- Exercise goal:
Although the entries contain pictures, the copy should hold only their exact text.

═══ Extracted entries ═══

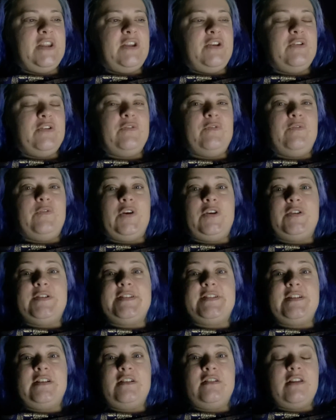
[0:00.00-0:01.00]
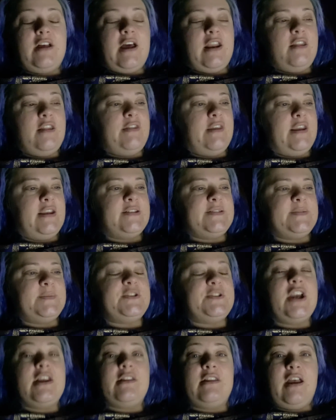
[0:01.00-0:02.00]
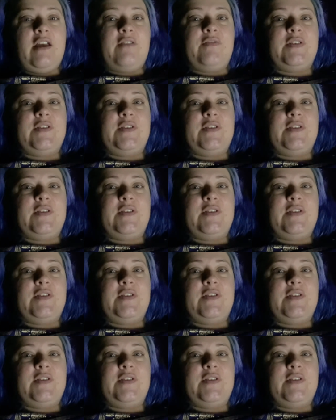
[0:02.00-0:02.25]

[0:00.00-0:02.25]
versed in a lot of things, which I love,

═══

- Exercise response:
[0:00.00-0:01.00]
[0:01.00-0:02.00]
[0:02.00-0:02.25]

[0:00.00-0:02.25]
versed in a lot of things, which I love,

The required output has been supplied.